Darren J. Lin edited this page Apr 10, 2023 · 1 revision

Purpose

Procedures of using HG002 SV groudtruth set for recall and precision measurement.

HG002 benchmarking

Post-processing

Example of create compressed and indexed VCF file for further evaluation.

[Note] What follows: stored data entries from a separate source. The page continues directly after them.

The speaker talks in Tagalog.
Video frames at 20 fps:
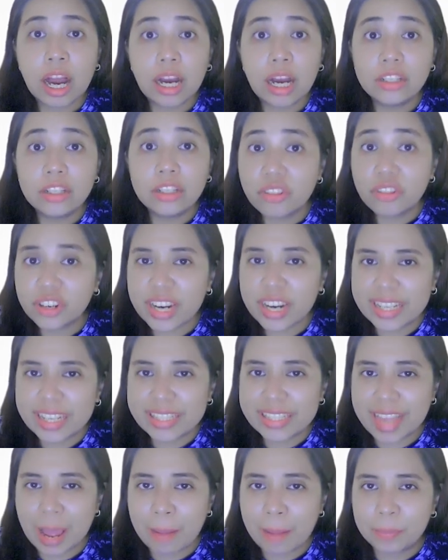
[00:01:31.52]
Another
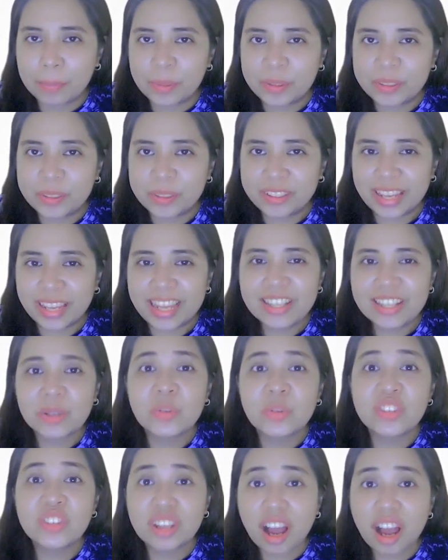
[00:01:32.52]
example. Okay, so
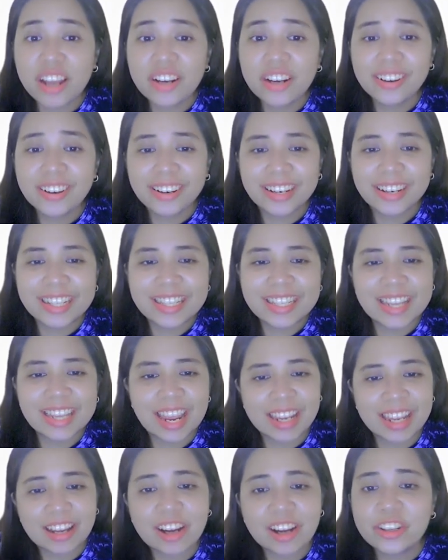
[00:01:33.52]
John earns
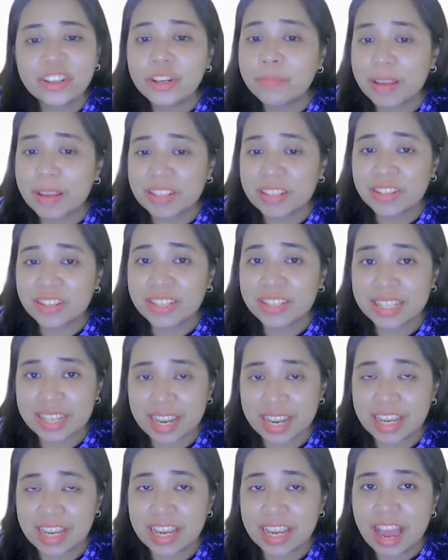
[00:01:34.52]
800 pesos a
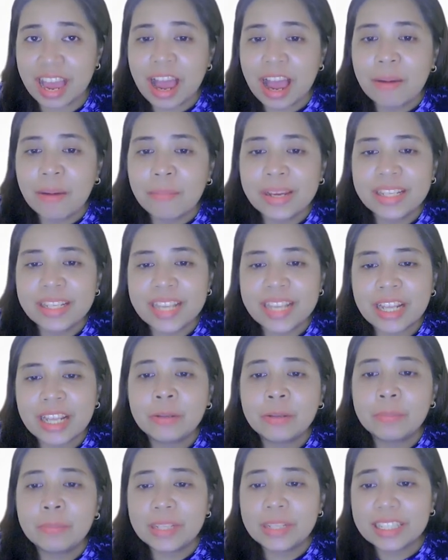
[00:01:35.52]
day by
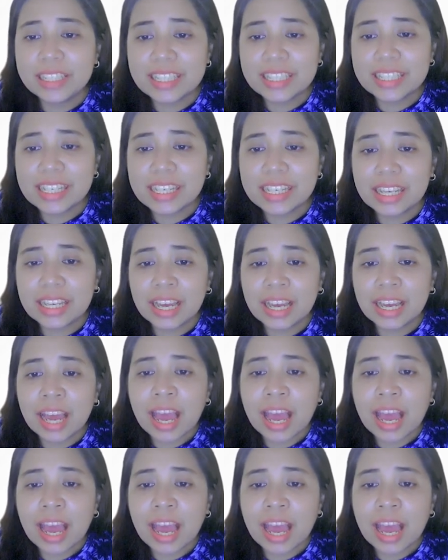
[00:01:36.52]
selling milk tea.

cat HG002.pav.flye.vcf| awk '$1 ~ /^#/ {print $0;next} {print $0 | "sort -k1,1 -k2,2n"}' | bgzip -c > ./pav.flye.sorted.vcf.gz
tabix ./pav.flye.sorted.vcf.gz

NOTE:

  1. For PAV output, the header for SVLEN should be changed to <Number=1,Type=Integer>
  2. For SVision output, the Covered in the filter column should be replaced with PASS

Truvari evaluation

NOTE: We do not consider genotype accuracy for benchmarking and the Truvari version was v3.0.0.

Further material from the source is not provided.